Print the records below exactly, with no pictures.

##### Data

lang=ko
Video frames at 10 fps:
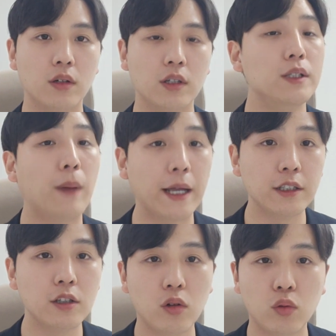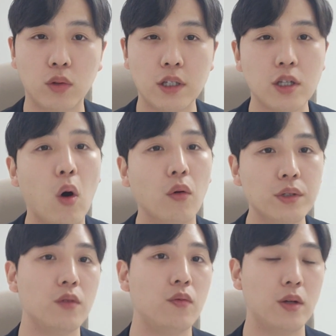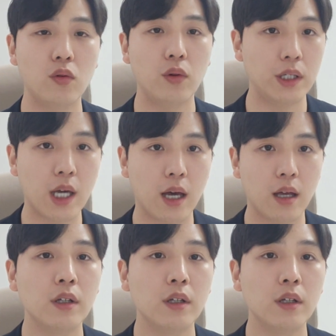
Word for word: 그 많은 걸 도대체 언제 외우고 있냐?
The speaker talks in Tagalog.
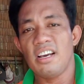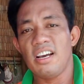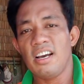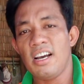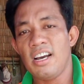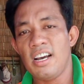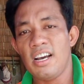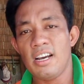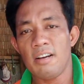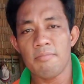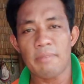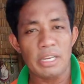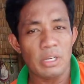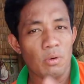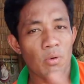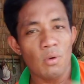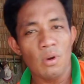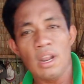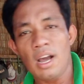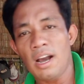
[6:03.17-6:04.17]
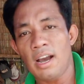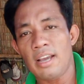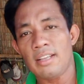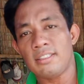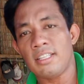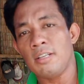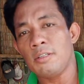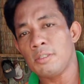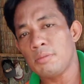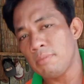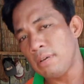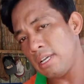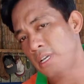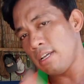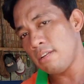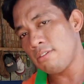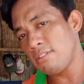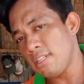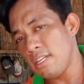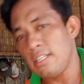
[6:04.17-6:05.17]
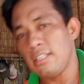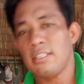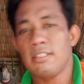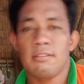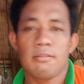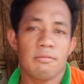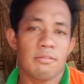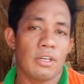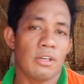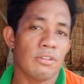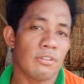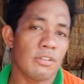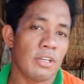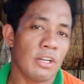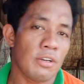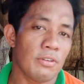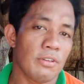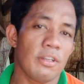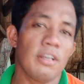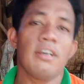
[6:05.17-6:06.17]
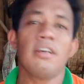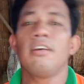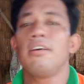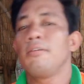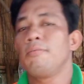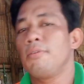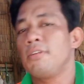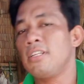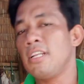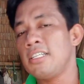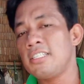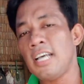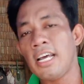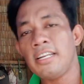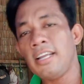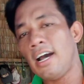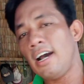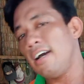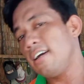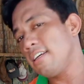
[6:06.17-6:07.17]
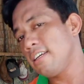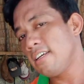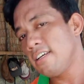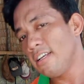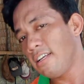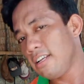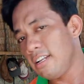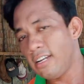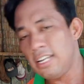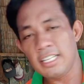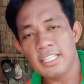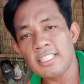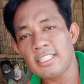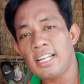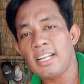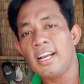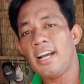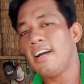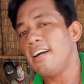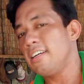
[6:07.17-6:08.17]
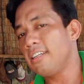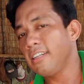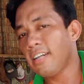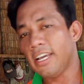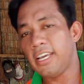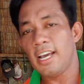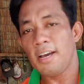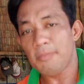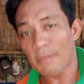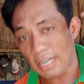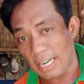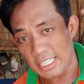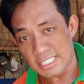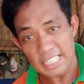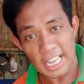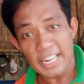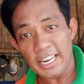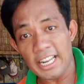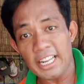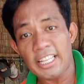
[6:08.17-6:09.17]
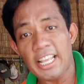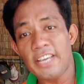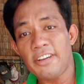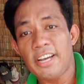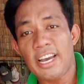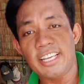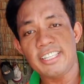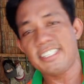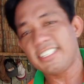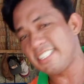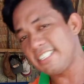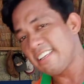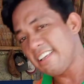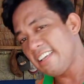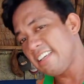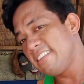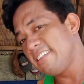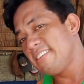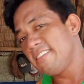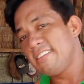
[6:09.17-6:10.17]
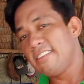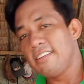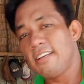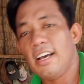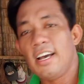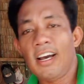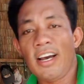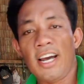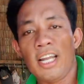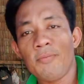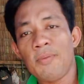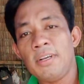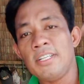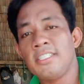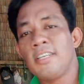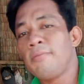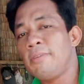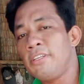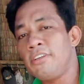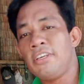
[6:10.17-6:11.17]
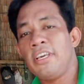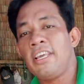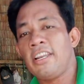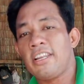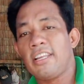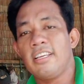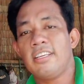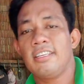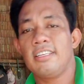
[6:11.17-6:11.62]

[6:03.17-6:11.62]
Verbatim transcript: ah, uh, may kulang items, may ano dyan, ganun-ganun. Pero sa Lazada, Legit talaga. Kaya maglasada na tayo guys. Uh, advance Happy New Year.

##########

_The completed task:_
lang=ko
Video frames at 10 fps:
Word for word: 그 많은 걸 도대체 언제 외우고 있냐?
The speaker talks in Tagalog.
[6:03.17-6:04.17]
[6:04.17-6:05.17]
[6:05.17-6:06.17]
[6:06.17-6:07.17]
[6:07.17-6:08.17]
[6:08.17-6:09.17]
[6:09.17-6:10.17]
[6:10.17-6:11.17]
[6:11.17-6:11.62]

[6:03.17-6:11.62]
Verbatim transcript: ah, uh, may kulang items, may ano dyan, ganun-ganun. Pero sa Lazada, Legit talaga. Kaya maglasada na tayo guys. Uh, advance Happy New Year.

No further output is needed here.